As TheLightCosine mentioned in his post about Anti-Virus evasion, encoders are not meant to defeat AV. Their primary purpose is avoiding bad characters. One way encoders accomplish this is by xor'ing the payload with bytes that make all the bad characters into something acceptable. To decode the resulting bytes, we need a decoder stub, and that decoder stub needs to know the address of the payload it's decoding. To get the address, the decoder stub will use some technique for returning the value of the instruction pointer and figure out the offset from there.
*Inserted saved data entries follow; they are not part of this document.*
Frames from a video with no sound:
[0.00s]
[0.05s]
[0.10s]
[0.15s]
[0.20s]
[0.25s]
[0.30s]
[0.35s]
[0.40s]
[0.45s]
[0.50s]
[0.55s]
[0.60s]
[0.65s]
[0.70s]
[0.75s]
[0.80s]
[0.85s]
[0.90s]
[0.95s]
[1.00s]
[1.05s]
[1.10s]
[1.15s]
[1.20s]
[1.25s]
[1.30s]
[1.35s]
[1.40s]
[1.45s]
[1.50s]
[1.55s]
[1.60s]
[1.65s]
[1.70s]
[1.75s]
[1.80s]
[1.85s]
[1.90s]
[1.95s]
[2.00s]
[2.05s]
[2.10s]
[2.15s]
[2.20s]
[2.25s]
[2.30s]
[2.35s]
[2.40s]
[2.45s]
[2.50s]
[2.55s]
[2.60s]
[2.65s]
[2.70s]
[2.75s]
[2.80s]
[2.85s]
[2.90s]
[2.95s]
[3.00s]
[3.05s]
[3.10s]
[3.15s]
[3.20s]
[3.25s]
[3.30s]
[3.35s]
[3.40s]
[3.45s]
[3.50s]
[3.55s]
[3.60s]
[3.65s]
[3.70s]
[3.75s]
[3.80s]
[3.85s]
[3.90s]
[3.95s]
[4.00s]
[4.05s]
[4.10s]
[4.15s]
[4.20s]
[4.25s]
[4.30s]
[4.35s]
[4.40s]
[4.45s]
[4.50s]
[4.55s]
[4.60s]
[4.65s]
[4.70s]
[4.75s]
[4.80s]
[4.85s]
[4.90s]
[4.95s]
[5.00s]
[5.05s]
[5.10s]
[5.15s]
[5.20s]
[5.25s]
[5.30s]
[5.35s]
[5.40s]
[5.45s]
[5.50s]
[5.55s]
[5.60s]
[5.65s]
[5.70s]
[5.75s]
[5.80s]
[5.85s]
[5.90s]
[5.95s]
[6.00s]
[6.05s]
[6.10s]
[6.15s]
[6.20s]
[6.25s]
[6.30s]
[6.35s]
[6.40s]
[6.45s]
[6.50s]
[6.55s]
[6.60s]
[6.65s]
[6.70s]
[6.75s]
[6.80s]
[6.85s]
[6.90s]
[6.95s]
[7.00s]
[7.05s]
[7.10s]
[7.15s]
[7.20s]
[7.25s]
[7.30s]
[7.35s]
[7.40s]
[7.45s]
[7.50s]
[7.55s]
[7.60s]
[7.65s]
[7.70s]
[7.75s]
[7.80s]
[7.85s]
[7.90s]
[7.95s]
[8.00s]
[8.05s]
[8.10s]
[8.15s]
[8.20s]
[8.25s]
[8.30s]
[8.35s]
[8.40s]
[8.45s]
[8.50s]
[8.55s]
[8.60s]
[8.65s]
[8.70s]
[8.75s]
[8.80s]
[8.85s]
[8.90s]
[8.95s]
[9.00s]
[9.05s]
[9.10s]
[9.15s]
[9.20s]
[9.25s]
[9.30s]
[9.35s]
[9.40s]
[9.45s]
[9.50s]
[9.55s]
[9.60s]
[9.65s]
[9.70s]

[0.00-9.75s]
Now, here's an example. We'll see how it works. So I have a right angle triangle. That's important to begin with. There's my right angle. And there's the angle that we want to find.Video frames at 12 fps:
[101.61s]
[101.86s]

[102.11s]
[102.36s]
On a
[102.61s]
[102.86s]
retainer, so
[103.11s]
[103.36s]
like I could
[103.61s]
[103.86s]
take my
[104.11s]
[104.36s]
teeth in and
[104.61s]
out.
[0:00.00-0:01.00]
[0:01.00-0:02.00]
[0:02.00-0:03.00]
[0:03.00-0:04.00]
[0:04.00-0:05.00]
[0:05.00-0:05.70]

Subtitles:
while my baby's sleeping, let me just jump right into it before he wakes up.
Once it's got the address, it steps over each byte of the payload, xor'ing it back to its original value before falling through to the now-decoded payload.

So the memory in which the payload resides must be writable for the decoder to modify it back to its original form, and it must be executable to run that code once it gets decoded back to normal. Thus, we need RWX memory.

Back to your regularly scheduled Postgres

The tricky bit here is the use of a constructor, denoted by __attribute__((constructor)). This tells the compiler to place a pointer to the given function in the .init_array section of the compiled ELF file. Whenever dlopen(3) opens a file, one of the things it does is look in that section for a list of functions to call before it returns. Note that constructors are run from inside libc by dlopen before it returns so Postgres (or indeed anything dlopen(3)ing a shared lib) has no idea what those constructor functions do or even that they exist. Because of this feature, we don't have to jump through all the hoops Postgres sets up for creating a UDF. All we have to do is tell Postgres to create a UDF using this .so file and it will happily load it up with dlopen, running our shellcode in the process.

The equivalent Windows code for this exploit used to use a UDF for executing system commands. As a result of playing with the port to Linux, it became obvious that Windows can take a similar approach. Fortunately some of the work was already done and Windows can use the existing dll template in data/templates to accomplish the same feats as compiling a dynamic shared object for Linux. The default template will spawn a new process, inject the payload into that, and run it. Again, since everything happens from DllMain, it doesn't matter that the DLL doesn't follow the proper Postgres APIs.

Conclusions

Authenticated code execution by design is the best kind of vulnerability. From the vendor's point of view, it isn't a bug, so it will never be patched. From the IDS's perspective, it looks exactly like a normal connection, from a normal user who is allowed to talk to the server. Being able to compile a non-standard custom payload gives module writers incredible flexibility for exploiting situations like this.